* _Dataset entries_
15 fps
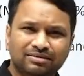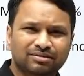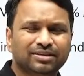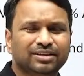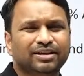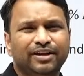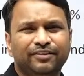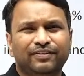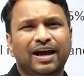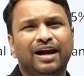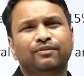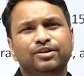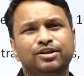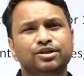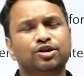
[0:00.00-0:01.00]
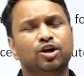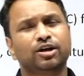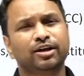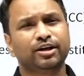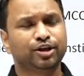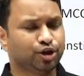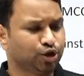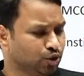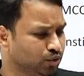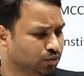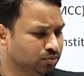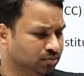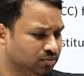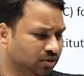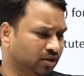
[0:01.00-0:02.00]
If language is not an issue,
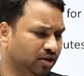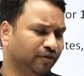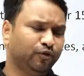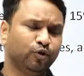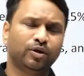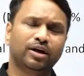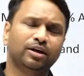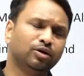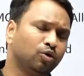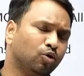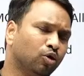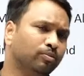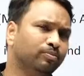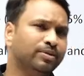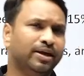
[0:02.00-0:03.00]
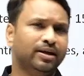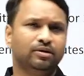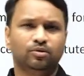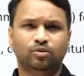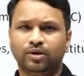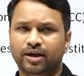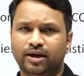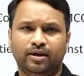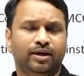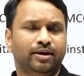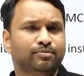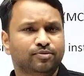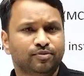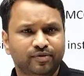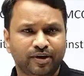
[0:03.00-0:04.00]
if you can cope, then okay,
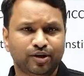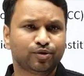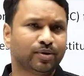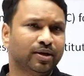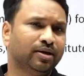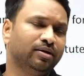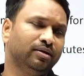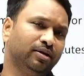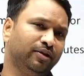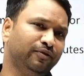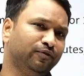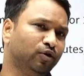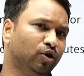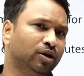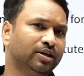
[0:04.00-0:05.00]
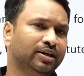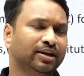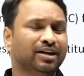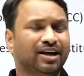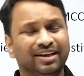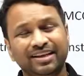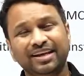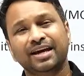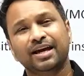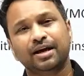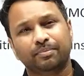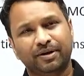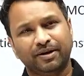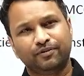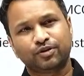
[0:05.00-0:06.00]
Ames, Bhuvaneshwar. If not, then Gandhi.
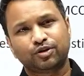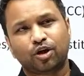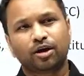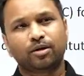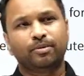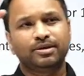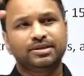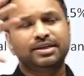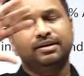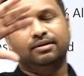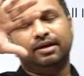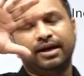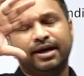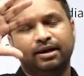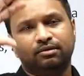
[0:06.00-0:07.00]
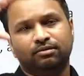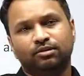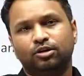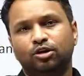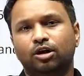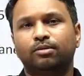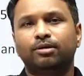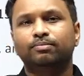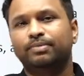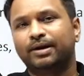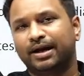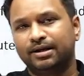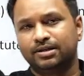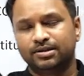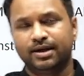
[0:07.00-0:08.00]
But if you talk about, see, again, you talk about
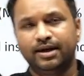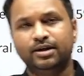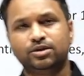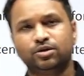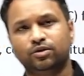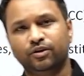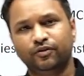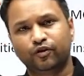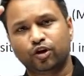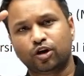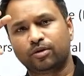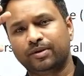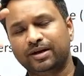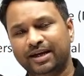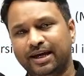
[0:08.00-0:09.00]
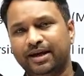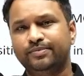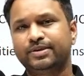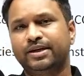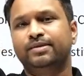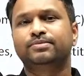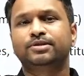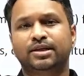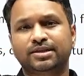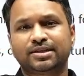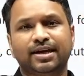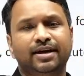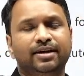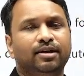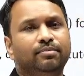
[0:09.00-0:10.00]
brands, right? So if you're talking about Ames, Ames does
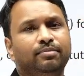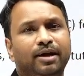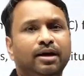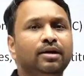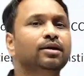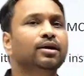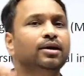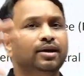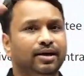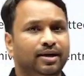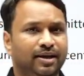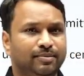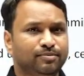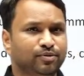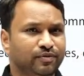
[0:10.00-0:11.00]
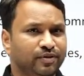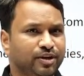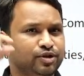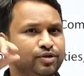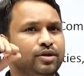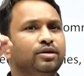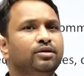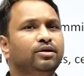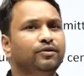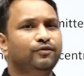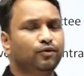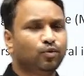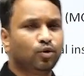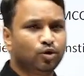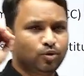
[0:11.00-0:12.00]
carry a brand. And Ames, Bhuvaneshwar, if
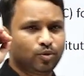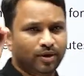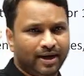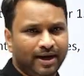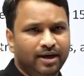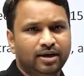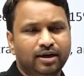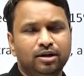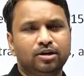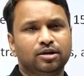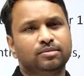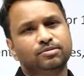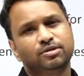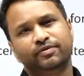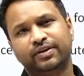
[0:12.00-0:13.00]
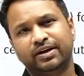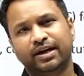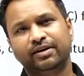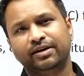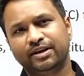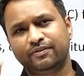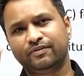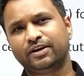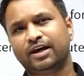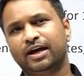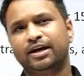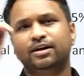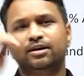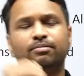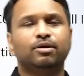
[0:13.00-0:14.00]
you want to rate in terms of it, I'll give it
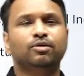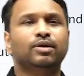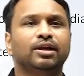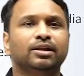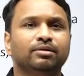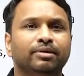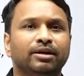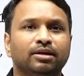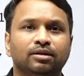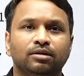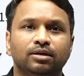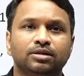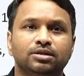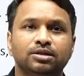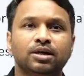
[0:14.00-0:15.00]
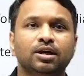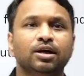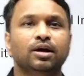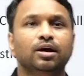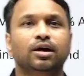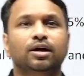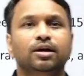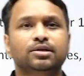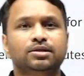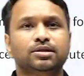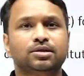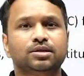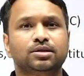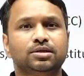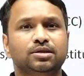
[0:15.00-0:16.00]
higher above Gandhi Medical College.
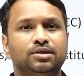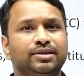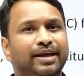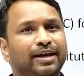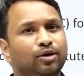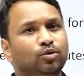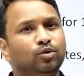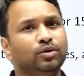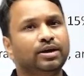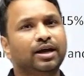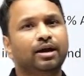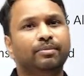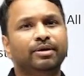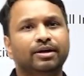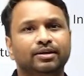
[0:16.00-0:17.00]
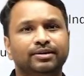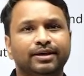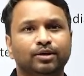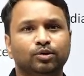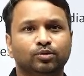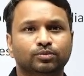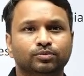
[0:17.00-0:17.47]
Telugu, yeah, beta, Telugu.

* _EXERCISE PROMPT_
Output the entries verbatim, skipping images.

* _TASK RESULT_
15 fps
[0:00.00-0:01.00]
[0:01.00-0:02.00]
If language is not an issue,
[0:02.00-0:03.00]
[0:03.00-0:04.00]
if you can cope, then okay,
[0:04.00-0:05.00]
[0:05.00-0:06.00]
Ames, Bhuvaneshwar. If not, then Gandhi.
[0:06.00-0:07.00]
[0:07.00-0:08.00]
But if you talk about, see, again, you talk about
[0:08.00-0:09.00]
[0:09.00-0:10.00]
brands, right? So if you're talking about Ames, Ames does
[0:10.00-0:11.00]
[0:11.00-0:12.00]
carry a brand. And Ames, Bhuvaneshwar, if
[0:12.00-0:13.00]
[0:13.00-0:14.00]
you want to rate in terms of it, I'll give it
[0:14.00-0:15.00]
[0:15.00-0:16.00]
higher above Gandhi Medical College.
[0:16.00-0:17.00]
[0:17.00-0:17.47]
Telugu, yeah, beta, Telugu.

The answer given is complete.